GAM – How to Select Knots in Generalized Additive Models

generalized-additive-modelrsplines

When selecting an appropriate number of knots for a GAM one might want to take into account the number of data and increments on the x-axis.

What if we have 100 increments on the x-axis with 1000 data points at each increment.

The info here says:

If they are not supplied then the knots of the spline are placed evenly throughout the covariate values to which the term refers: For example, if fitting 101 data with an 11 knot spline of x then there would be a knot at every 10th (ordered) x value.

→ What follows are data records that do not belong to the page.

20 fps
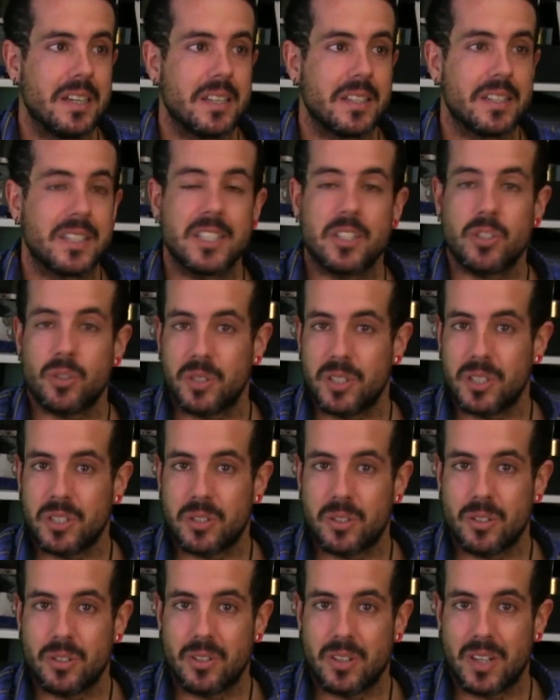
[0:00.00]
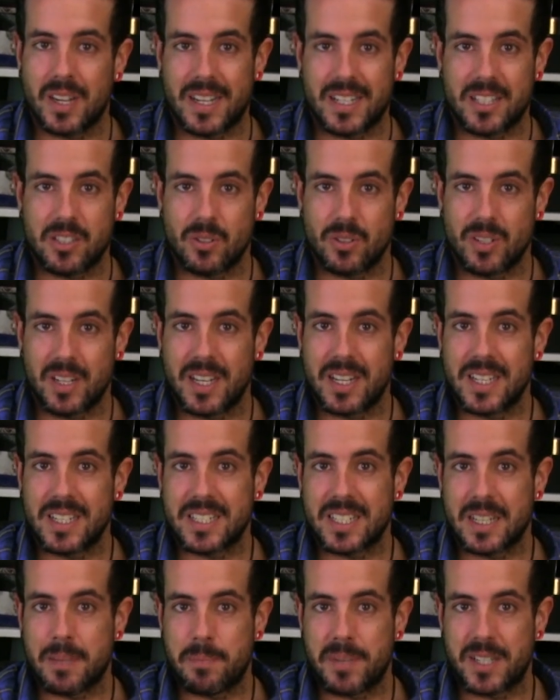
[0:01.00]
Dicho esto, la historia
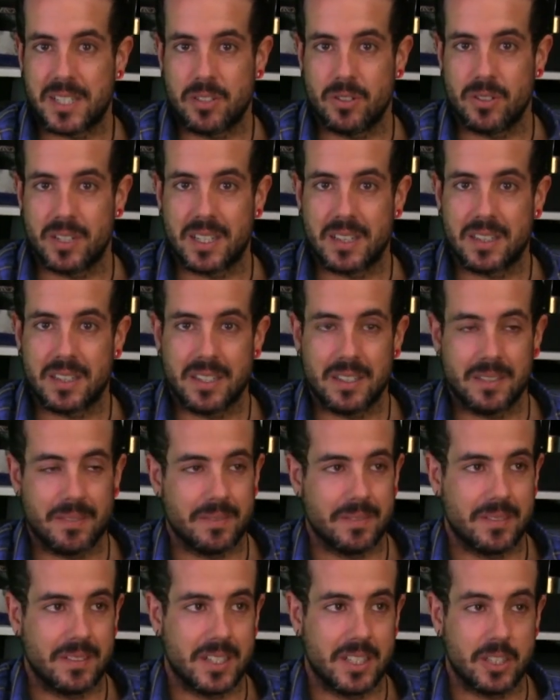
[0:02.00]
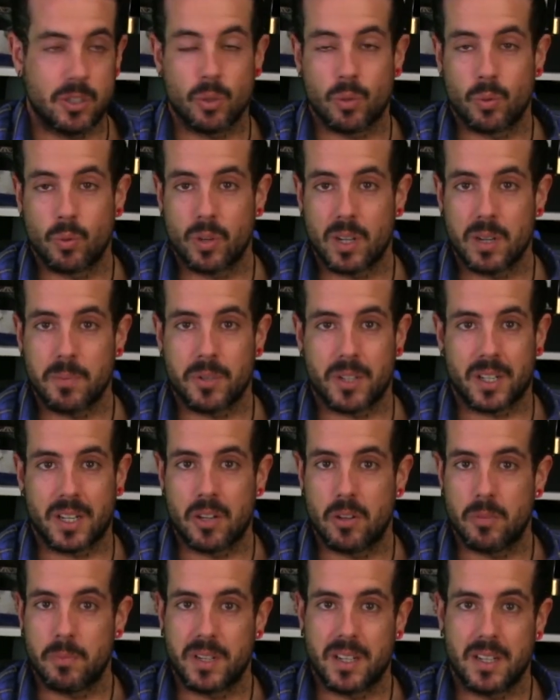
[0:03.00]
es apasionante. Esto ocurre porque
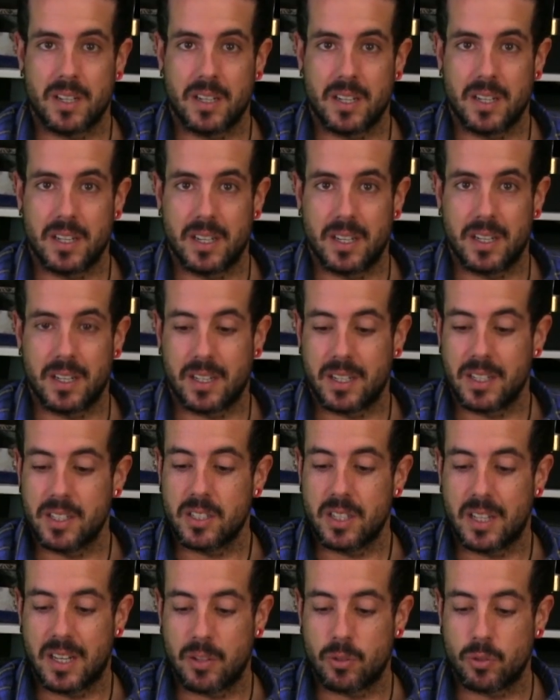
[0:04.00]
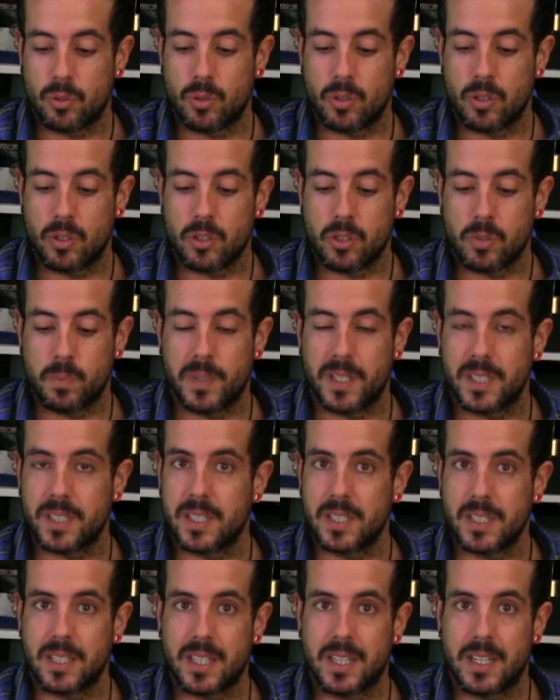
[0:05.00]
el hombre, el autor, nos
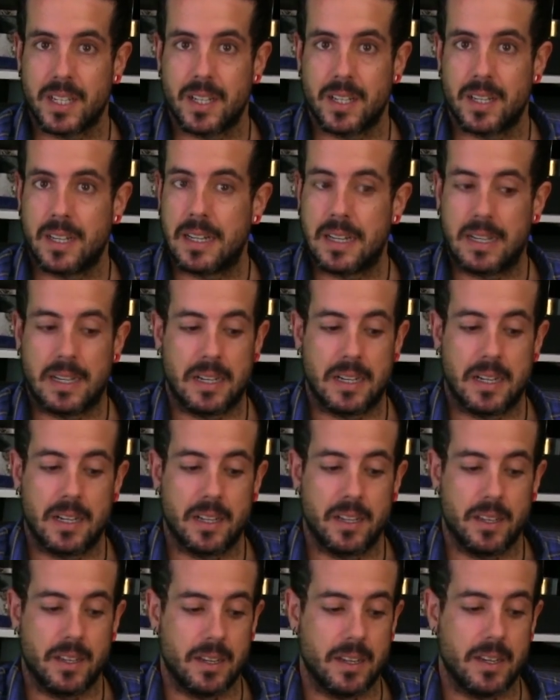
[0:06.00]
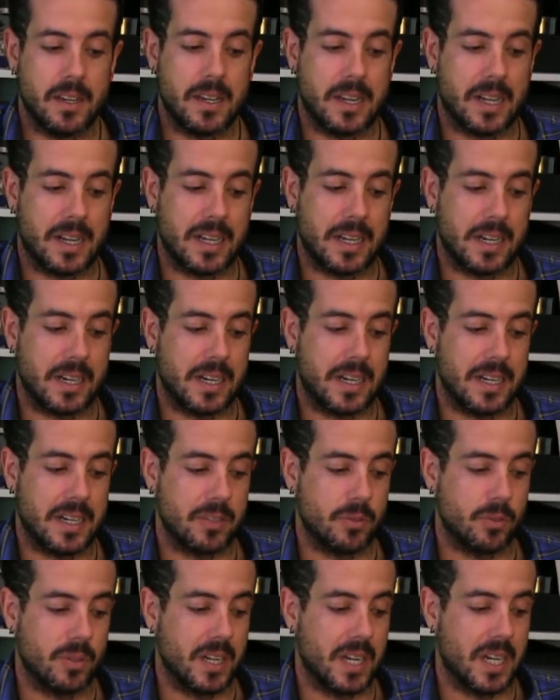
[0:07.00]
presenta eh, la carrera
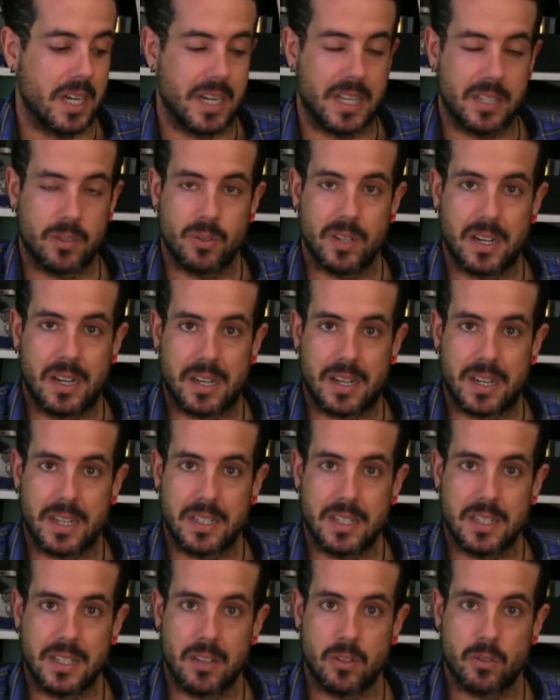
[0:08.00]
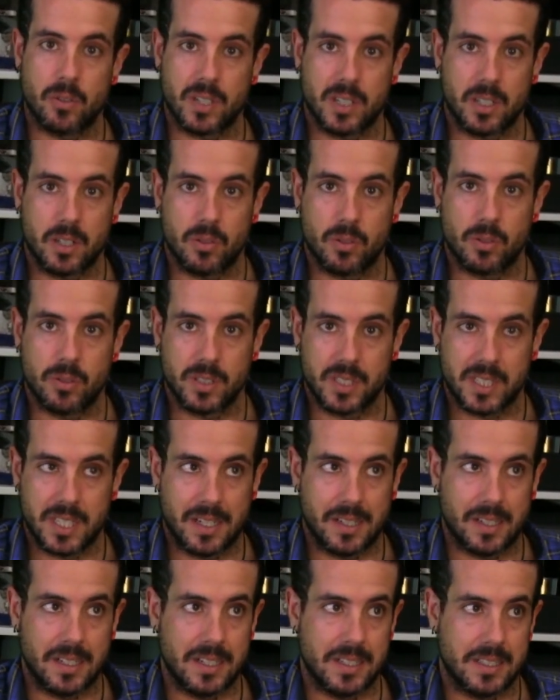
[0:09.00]
natural, el natural running, el correr con
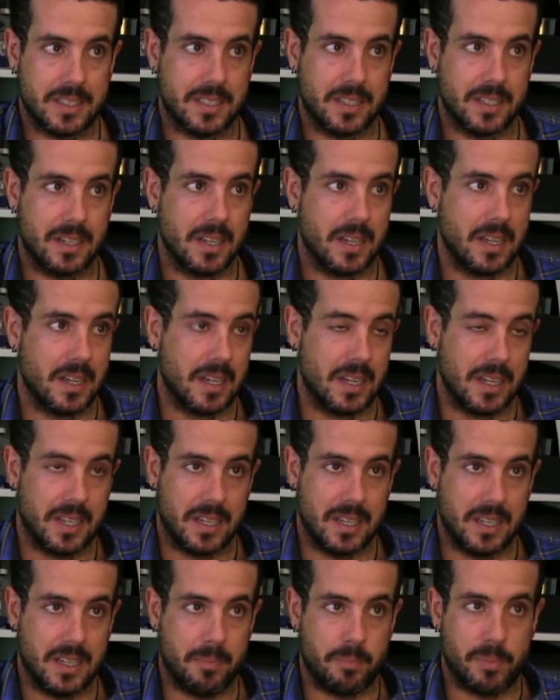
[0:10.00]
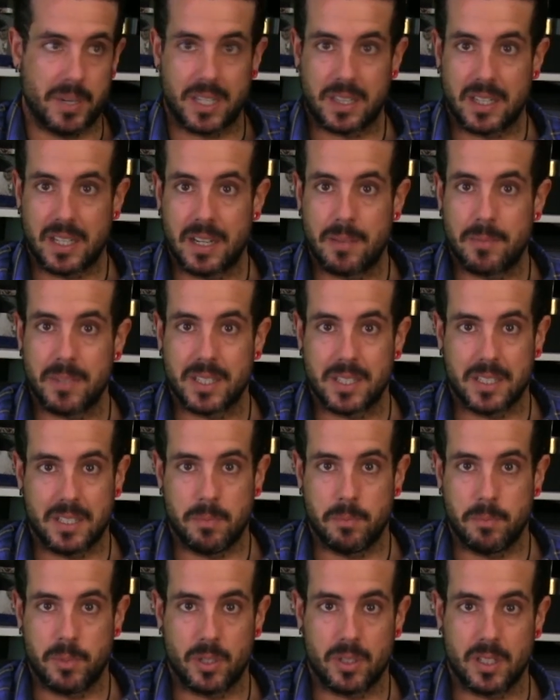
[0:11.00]
chanclas y prácticamente
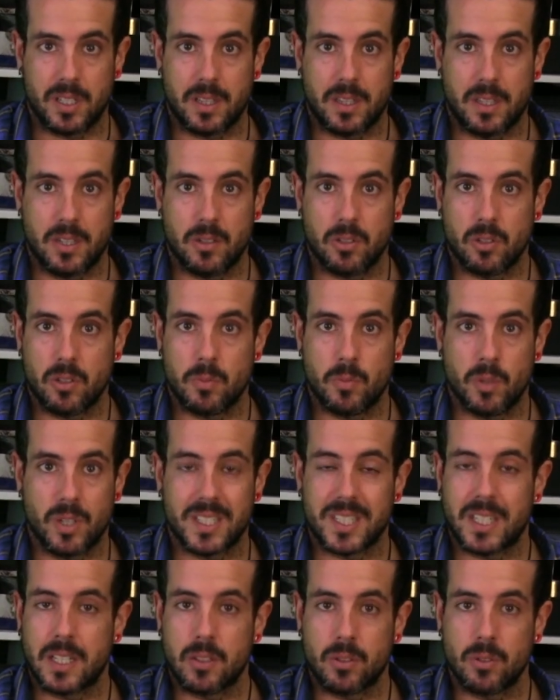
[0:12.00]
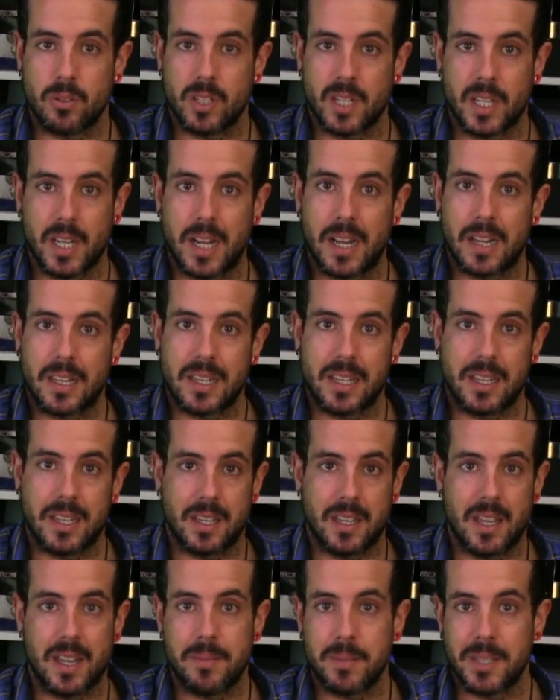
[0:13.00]
sin protección como el santo grial
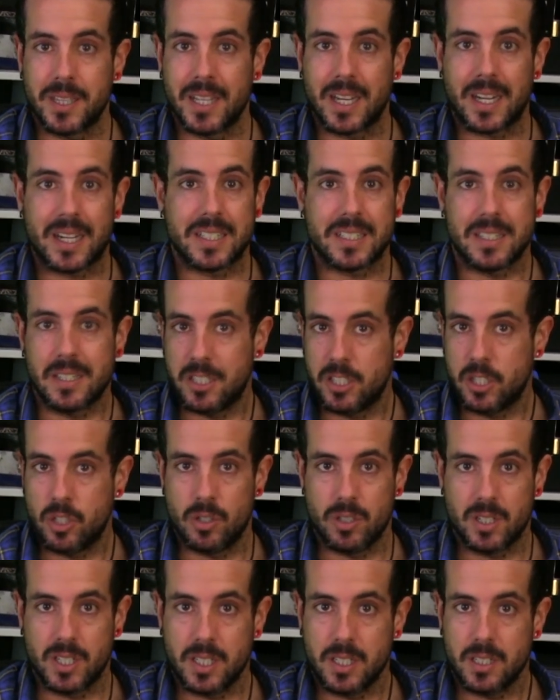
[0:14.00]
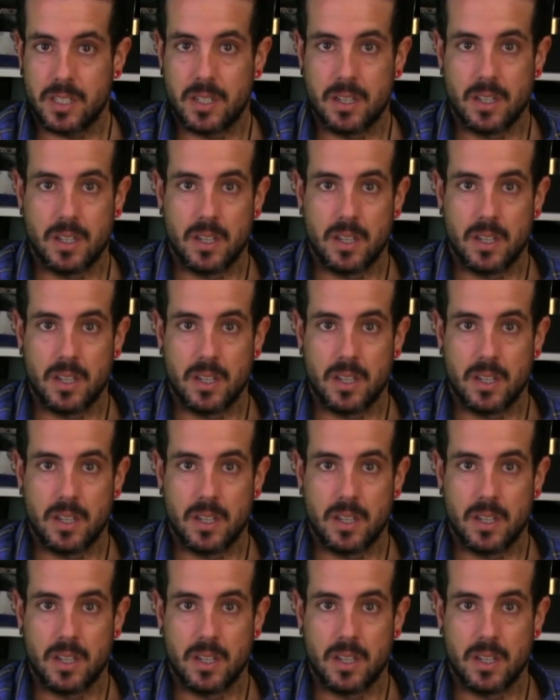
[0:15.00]
de evitar las lesiones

So a basic start should be 9 knots in this example? I am just not sure what range of knots would be suitable for this data set as it is possible to fit very small to very large numbers.

set.seed(1)
dat <- data.frame(y = rnorm(10000), x = 100)

library(ggplot)
ggplot(dat, aes(x = x, y = y)) + 
              geom_point(size= 0.5) +                      
stat_smooth(method = "gam", 
            formula = y ~ s(x, bs = "cs"),k=9, col = "black")

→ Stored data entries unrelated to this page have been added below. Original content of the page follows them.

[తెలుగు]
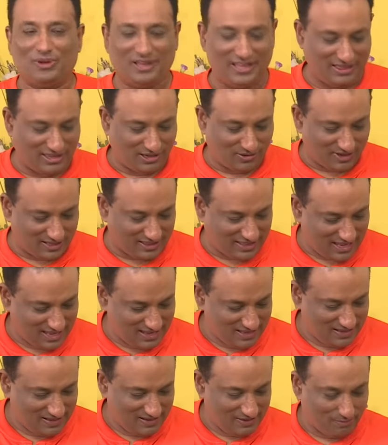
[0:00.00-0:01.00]
ఉడికిన తర్వాత
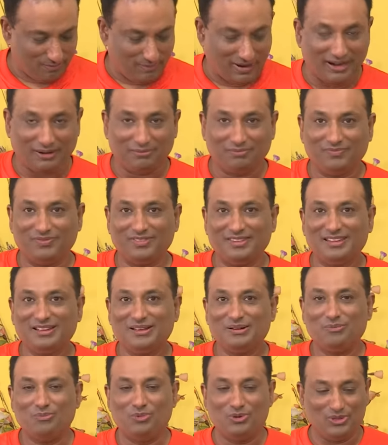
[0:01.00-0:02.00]
మనం
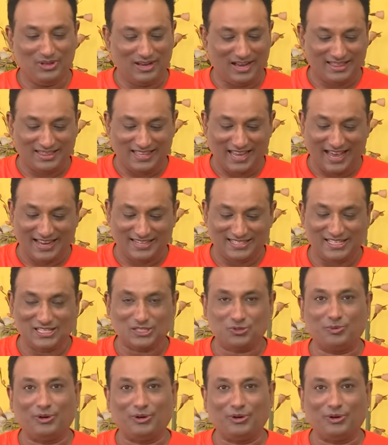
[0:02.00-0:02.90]
ముందుగా తయారు చేసి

If k=25 provided a useful fit, would it be reasonable for this data?

Best Answer

Update If you are a stats newbie like me, this answer may suffice. if you want a more correct answer, see Nukimov's answer.

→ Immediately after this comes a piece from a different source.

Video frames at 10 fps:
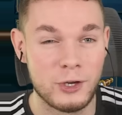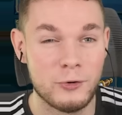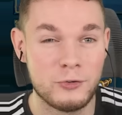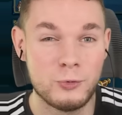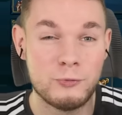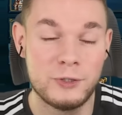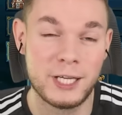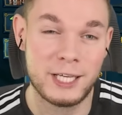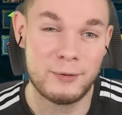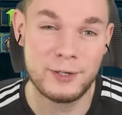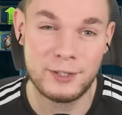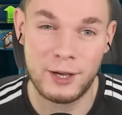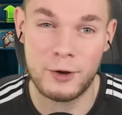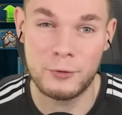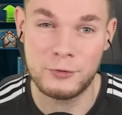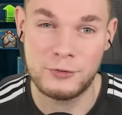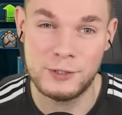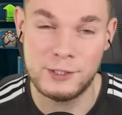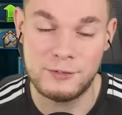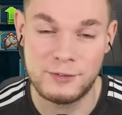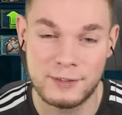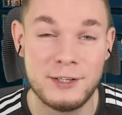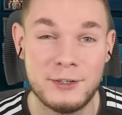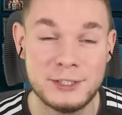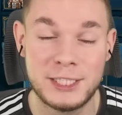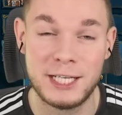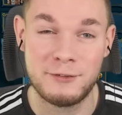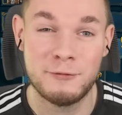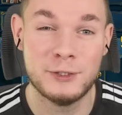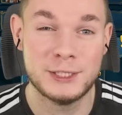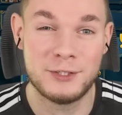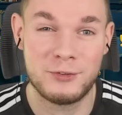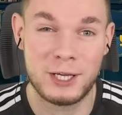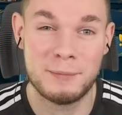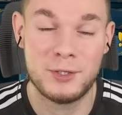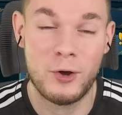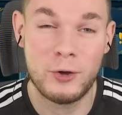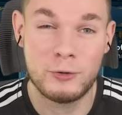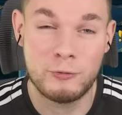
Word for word: aussuchen, wie der Charakter aussieht. Ihr könnt Shakes Fidget sogar mit euren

A much better option is to fit your model using gam() in the mgcv package, which contains a method called Generalized Cross-validation (GCV). GCV will automatically choose the number of knots for your model so that simplicity is balanced against explanatory power. When using gam() in mgcv, turn GCV on by setting k to equal -1.

Just like this:

set.seed(1)
dat <- data.frame(y = rnorm(10000), x = rnorm(10000))

library(mgcv)
G1 <- gam(y ~ s(x, k = -1, bs = "cs"), data = dat)
summary(G1) # check the significance of your smooth term
gam.check(G1) # inspect your residuals to evaluate if the degree of smoothing is good

To plot your smooth line you will have to extract the model fit. This should do the trick:

plot(y~x, data = dat, cex = .1)
G1pred <- predict(G1)
I1 <- order(dat$y)
lines(dat$x, G1pred)

You can also adjust k manually, and see what number of k brings you closest to the k value set automatically by GCV.